A block of ebony was climbing above the horizon, eclipsing the stars ahead. He rolled the pod around its gyros, and used full thrust to break his orbital speed. In a long, flat arc, he descended toward the surface of Japetus.
On a world of higher gravity, the maneuver would have been far too extravagant of fuel. But here the space pod weighed only a score of pounds; he had several minutes of hovering time before he would cut dangerously into his reserve and be stranded without any hope of return to the still orbiting Discovery. Not, perhaps, that it made much difference…

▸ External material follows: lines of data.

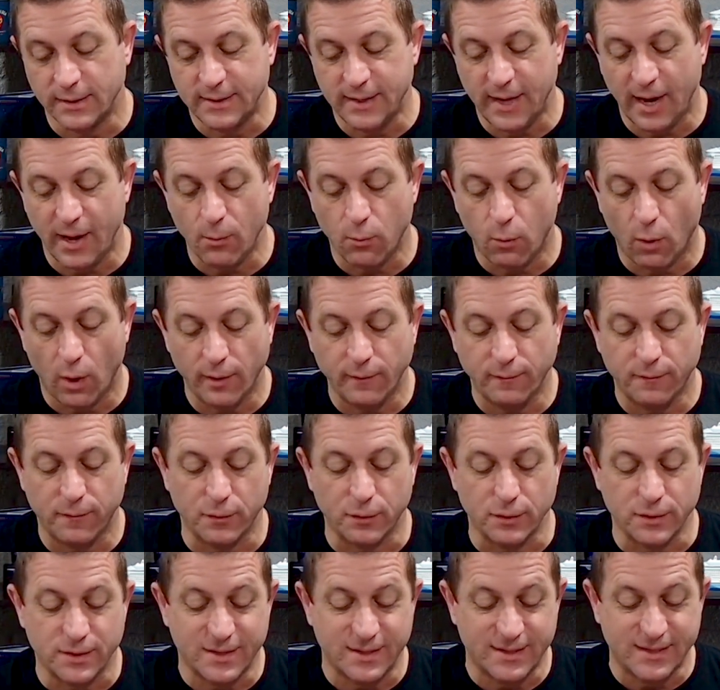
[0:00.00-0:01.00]
day one
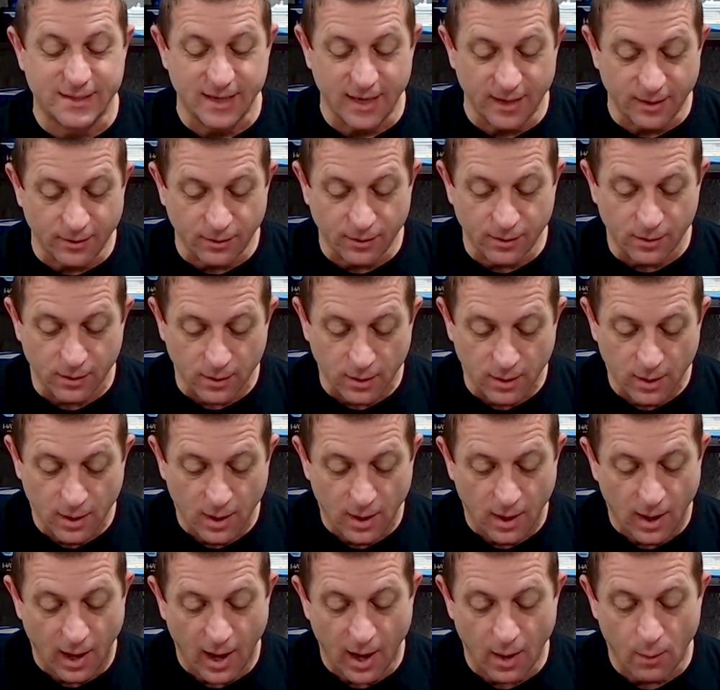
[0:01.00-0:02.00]
for dinner,
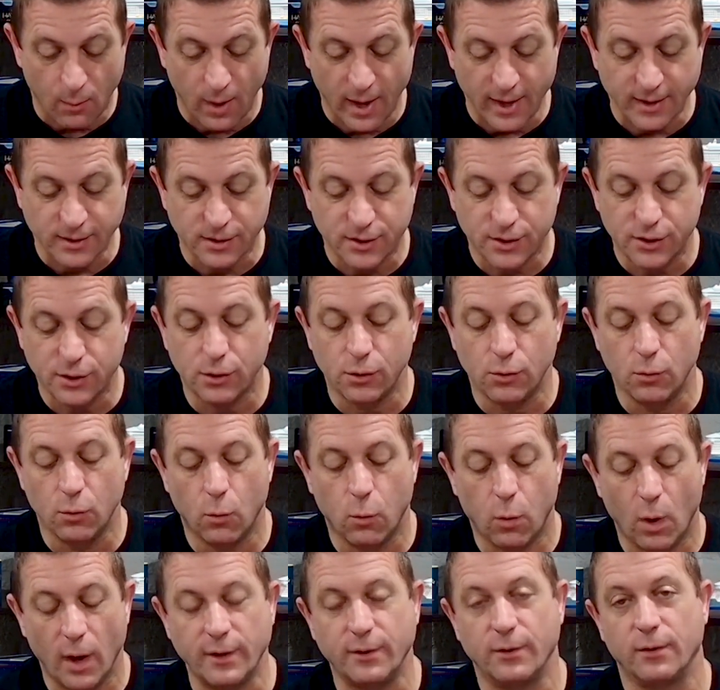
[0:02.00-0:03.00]
I went to
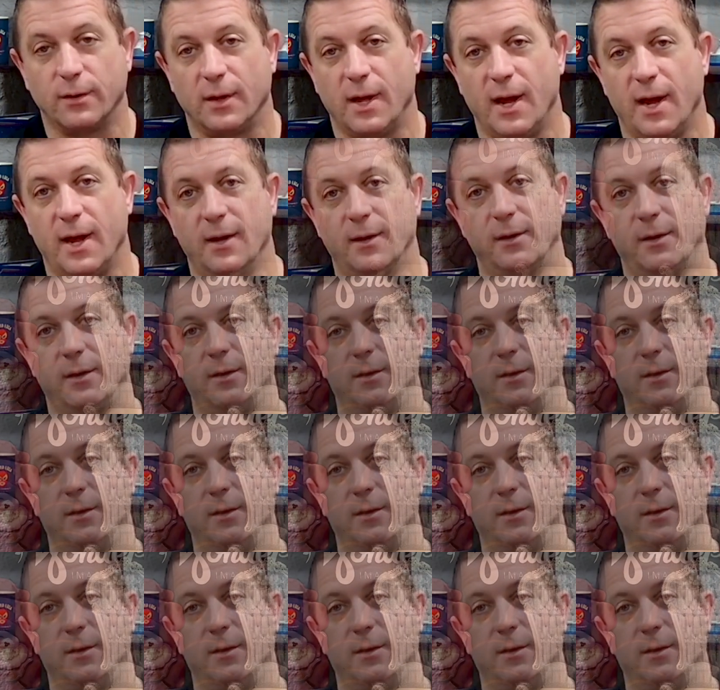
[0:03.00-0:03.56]
Wonderland.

His altitude was still about five miles, and he was heading straight toward the huge, dark mass that soared in such geometrical perfection above the featureless plain. It was as blank as the flat white surface beneath; until now, he had not appreciated how enormous it really was. There were very few single buildings on Earth as large as this; his carefully measured photographs indicated a height of almost two thousand feet. And as far as could be judged, its proportions were precisely the same as TMA-1’s — that curious ratio 1 to 4 to 9.
“I’m only three miles away now, holding altitude at four thousand feet. Still not a sign of activity — nothing on any of the instruments. The faces seem absolutely smooth and polished. Surely you’d expect some meteorite damage after all this time!

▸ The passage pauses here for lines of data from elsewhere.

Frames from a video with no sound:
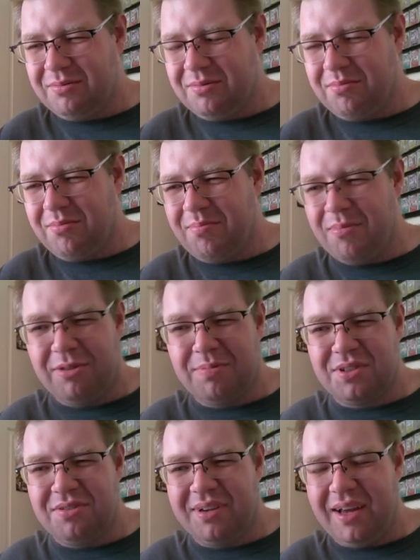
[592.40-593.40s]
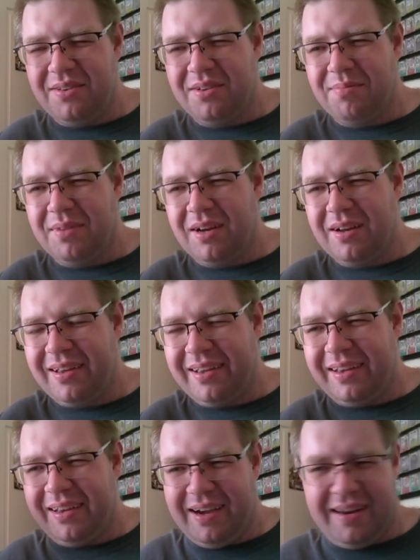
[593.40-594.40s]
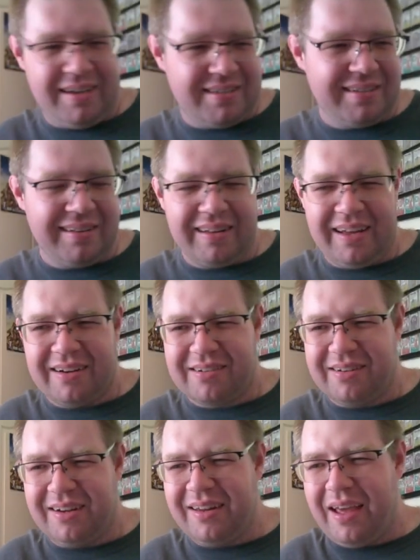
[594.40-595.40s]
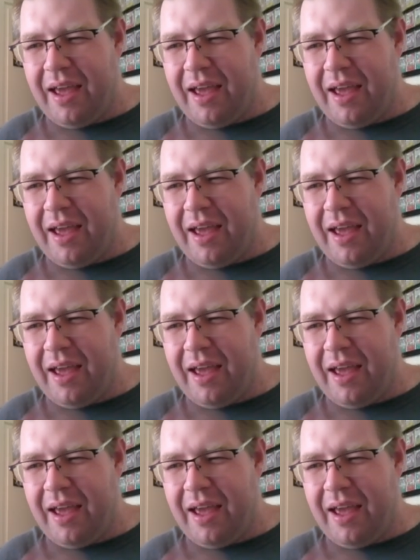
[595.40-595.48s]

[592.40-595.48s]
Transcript: Mobile Suit Gundam Gainax later on.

“And there’s no debris on the — I suppose one could call it the roof. No sign of any opening, either. I’d been hoping there might be some way in…
“Now I’m right above it, hovering five hundred feet up. I don’t want to waste any time, since Discovery will soon be out of range. I’m going to land. It’s certainly solid enough — and if it isn’t I’ll blast off at once.
“Just a minute — that’s odd —”
Bowman’s voice died into the silence of utter bewilderment. He was not alarmed; he literally could not describe what he was seeing.
He had been hanging above a large, flat rectangle, eight hundred feet long and two hundred wide, made of something that looked as solid as rock. But now it seemed to be receding from him; it was exactly like one of those optical illusions, when a three-dimensional object can, by an effort of will, appear to turn inside out — its near and far sides suddenly interchanging.
That was happening to this huge, apparently solid structure. Impossibly, incredibly, it was no longer a monolith rearing high above a flat plain. What had seemed to be its roof had dropped away to infinite depths; for one dizzy moment, he seemed to be looking down into a vertical shaft — a rectangular duct which defied the laws of perspective, for its size did not decrease with distance…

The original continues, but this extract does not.